In gauging these results, consideration must be given to several factors. First, despite this study’s relatively large sample size compared to those of most previous candidate gene studies, the presence of genetic heterogeneity due to the ethnic and racial diversity of the California population may have influenced our ability to detect associations. However, in this study population, we found no evidence of strong confounding due to estimated genetic ancestry, minimizing concerns about the impact of population stratification on the results. In addition, as noted above, our findings for CDKN2A
confirm those from analyses of secondary hits from a recent genome-wide association study [39
]. However, associations identified in our study for other genes, including APEX1
, and others, were not observed in the primary or secondary hits of the large genome-wide studies conducted to date [39
]. This may be due to stringent multiple testing adjustment (at the p
≤ 1 × 10−7
level) to account for the large number of individual variants investigated in the genome-wide studies. In contrast to the agnostic approach to discovery used in genome-wide studies, our study focused on relatively few genes representing key elements of the DNA repair and cell cycle control pathways. Other DNA repair genes not included in our study may also be associated with disease; we are unable to comment on these. We concede that results of our study may be due to chance, and therefore must be replicated. However, the haplotype-tagging approach we adopted maximizes capture of total variation within each candidate gene and the haplotype analysis increases statistical power to detect associations over analyses of individual variants. Finally, differences in genetic risk factors by cytogenetic subtypes may be obscured in studies that do not stratify analyses by these subtypes.

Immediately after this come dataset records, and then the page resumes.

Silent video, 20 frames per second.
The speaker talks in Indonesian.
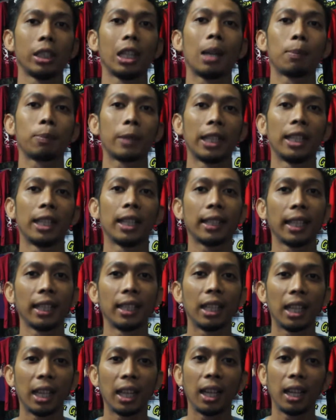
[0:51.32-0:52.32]
siap
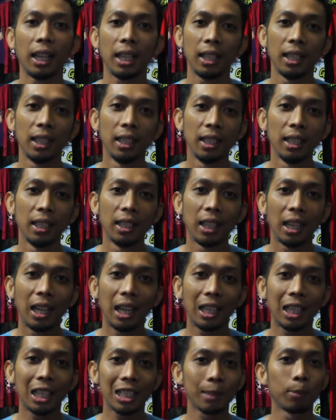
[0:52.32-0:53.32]
tenda-tenda
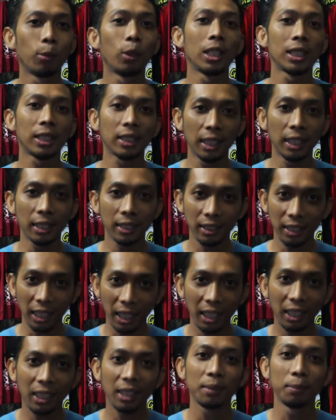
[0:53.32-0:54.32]
agar semua
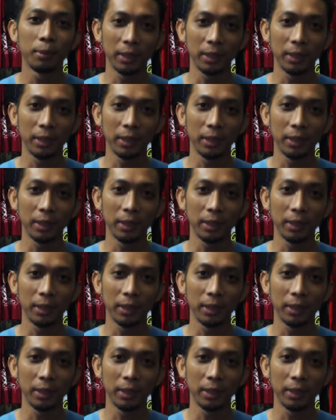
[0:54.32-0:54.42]
stand-standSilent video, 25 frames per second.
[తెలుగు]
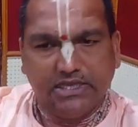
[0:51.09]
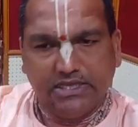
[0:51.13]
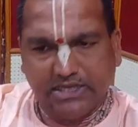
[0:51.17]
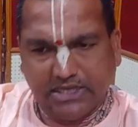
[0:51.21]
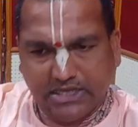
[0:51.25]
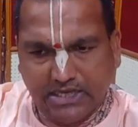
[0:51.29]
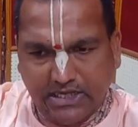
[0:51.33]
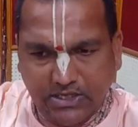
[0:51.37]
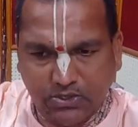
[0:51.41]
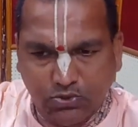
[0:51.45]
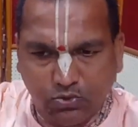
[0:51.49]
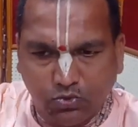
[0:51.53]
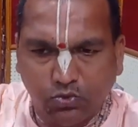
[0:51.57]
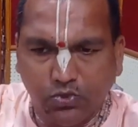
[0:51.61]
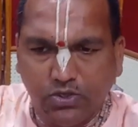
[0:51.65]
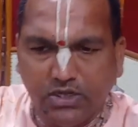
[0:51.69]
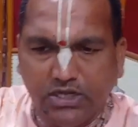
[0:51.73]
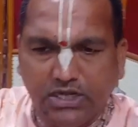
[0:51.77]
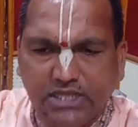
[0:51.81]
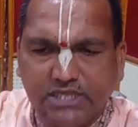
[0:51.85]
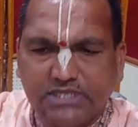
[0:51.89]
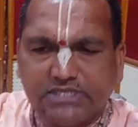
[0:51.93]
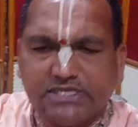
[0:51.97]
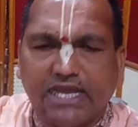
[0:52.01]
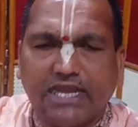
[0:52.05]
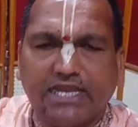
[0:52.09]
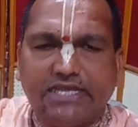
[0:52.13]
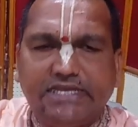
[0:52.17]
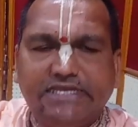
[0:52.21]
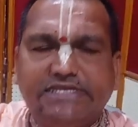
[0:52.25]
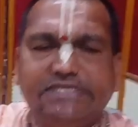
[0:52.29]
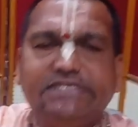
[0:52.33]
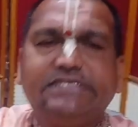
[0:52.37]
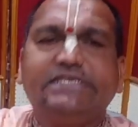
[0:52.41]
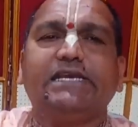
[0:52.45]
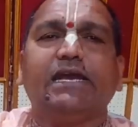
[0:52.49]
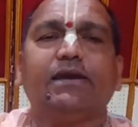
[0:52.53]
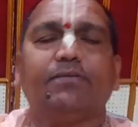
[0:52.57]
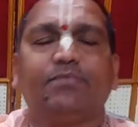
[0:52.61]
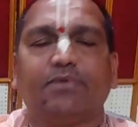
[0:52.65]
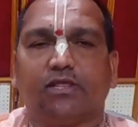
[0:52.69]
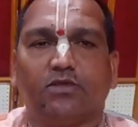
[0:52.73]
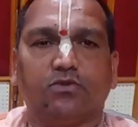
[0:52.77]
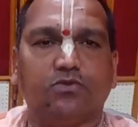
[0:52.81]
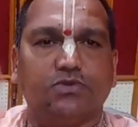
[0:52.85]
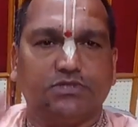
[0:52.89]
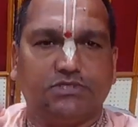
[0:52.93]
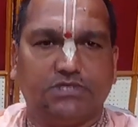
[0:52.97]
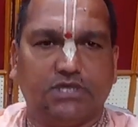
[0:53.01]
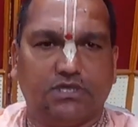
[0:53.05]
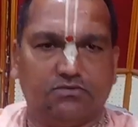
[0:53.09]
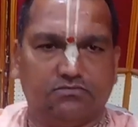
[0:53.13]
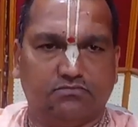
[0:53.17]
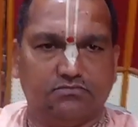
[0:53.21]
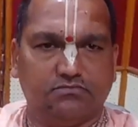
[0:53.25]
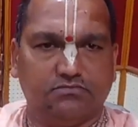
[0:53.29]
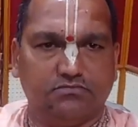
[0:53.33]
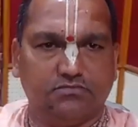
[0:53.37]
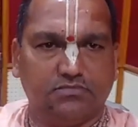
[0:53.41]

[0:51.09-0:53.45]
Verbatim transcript: ఇక్కడ గుడిని చాలా ఈజీగా బదిగొడిశారు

In summary, our results indicate that elements of the DNA repair and cell cycle pathways are likely to be associated with childhood ALL, and that some of these elements may interact with ionizing radiation exposures to modulate risk. The associations and interactions identified should be considered targets for further analysis in studies with larger sample sizes, high quality environmental exposure data, and finer coverage of SNPs in the identified associated regions.